Some analysts slashed earnings projections to about 50 cents per share, down from the average earlier estimate of 71 cents, according to Refinitiv IBES. The estimates exclude gains from asset sales.
Exxon on Friday provided its expectations for fourth-quarter results compared with the prior quarter. It will officially report results for the latest quarter on Jan. 31.
The update "is like Groundhog's day - once again chemicals and downstream weakness will drag down overall earnings," said Jennifer Rowland, analyst at Edward Jones.
Exxon in the filing projected a loss in chemicals and a sharply lower operating profit in refining, two of its three major businesses. The company earned about $1 billion per quarter in chemicals as recently as 2017.

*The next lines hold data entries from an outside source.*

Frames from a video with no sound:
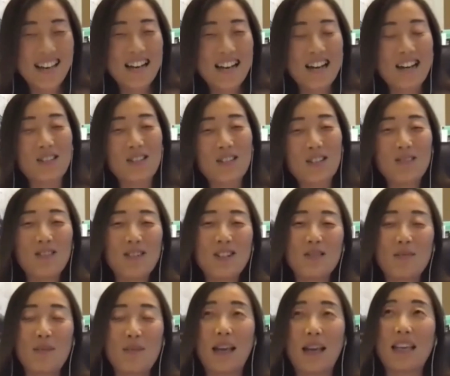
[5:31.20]
So it was
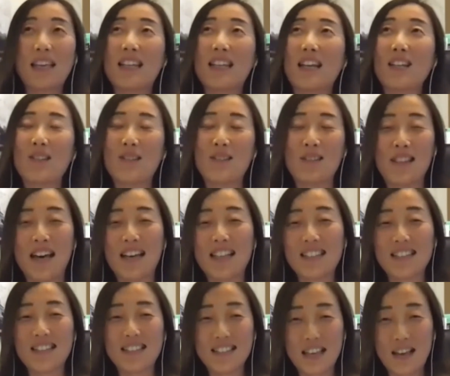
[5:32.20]
back in like
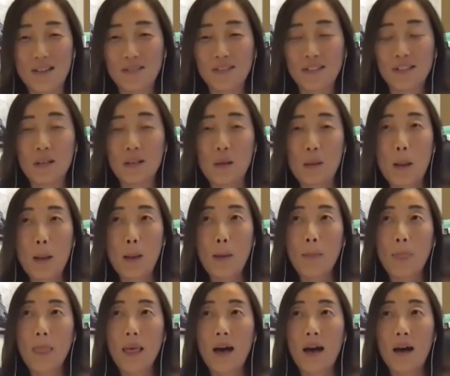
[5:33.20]
2007.
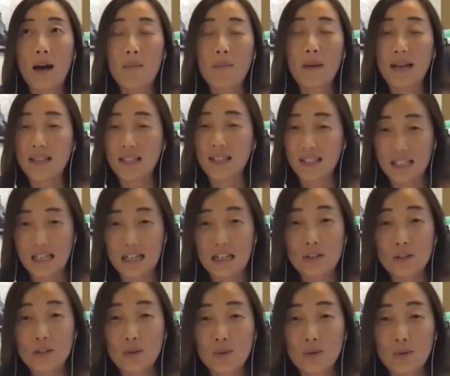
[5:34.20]
I decided
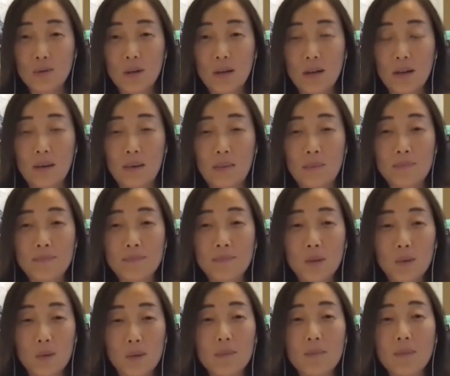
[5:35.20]
to
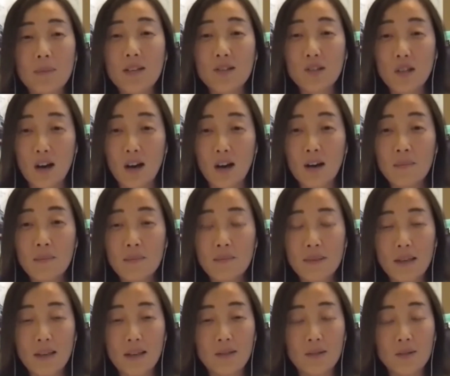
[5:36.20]
quit my job
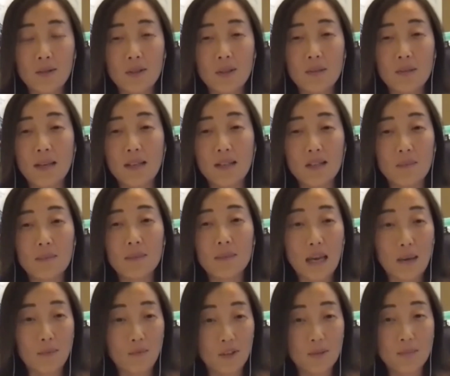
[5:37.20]
and to spend some
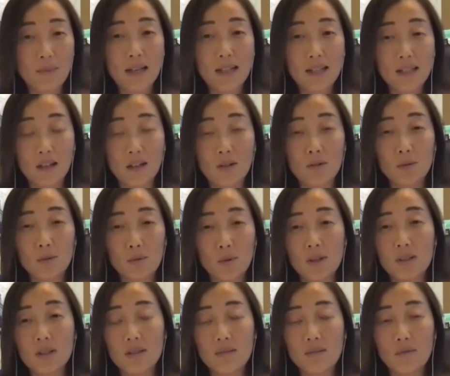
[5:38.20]
time with my son, who
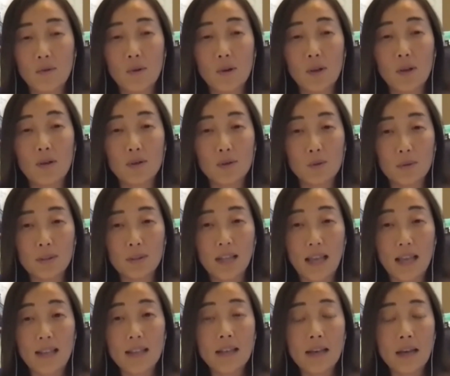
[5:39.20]
was 4 years old
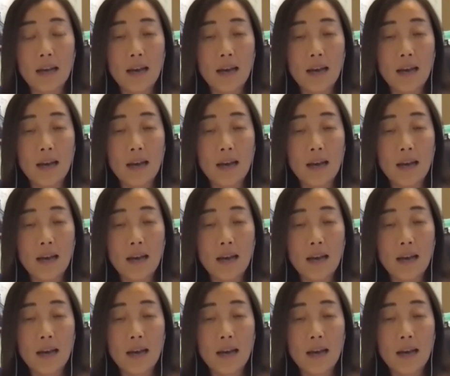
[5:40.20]
then.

Operating profit in its largest business, oil and gas production, could be $2.3 billion based on the midpoint of its estimate, up from the third quarter but down from a year ago, according to the filing.
Offsetting the weak results, Exxon will report a gain of as much as $3.6 billion from the sale of its Norwegian oil and gas production, part of a plan to divest about $15 billion in assets by 2021.
"The asset sale proceeds will help cover the dividend, but that's not a sustainable strategy," Rowland said.
Exxon did not disclose any asset impairments or write downs in its filing. Since October, rivals Royal Dutch Shell <RDSa.L>, Chevron <CVX.N>, BP <BP.L>, Equinor <ENQR.OS> and Spain's Repsol <REP.MC> all wrote down a total more than $20 billion, primarily in U.S. shale gas assets due to lower long-term gas prices.
Cowen & Co cut its quarterly earnings estimate for Exxon to 49 cents per share from 71 cents. Simmons Energy lowered its estimate to 52 cents from 78 cents.
Exxon's refining and chemicals businesses "remain a material headwind to cash flow" as there is no sign it will slow spending on new investments, Simmons Energy said in a note to clients.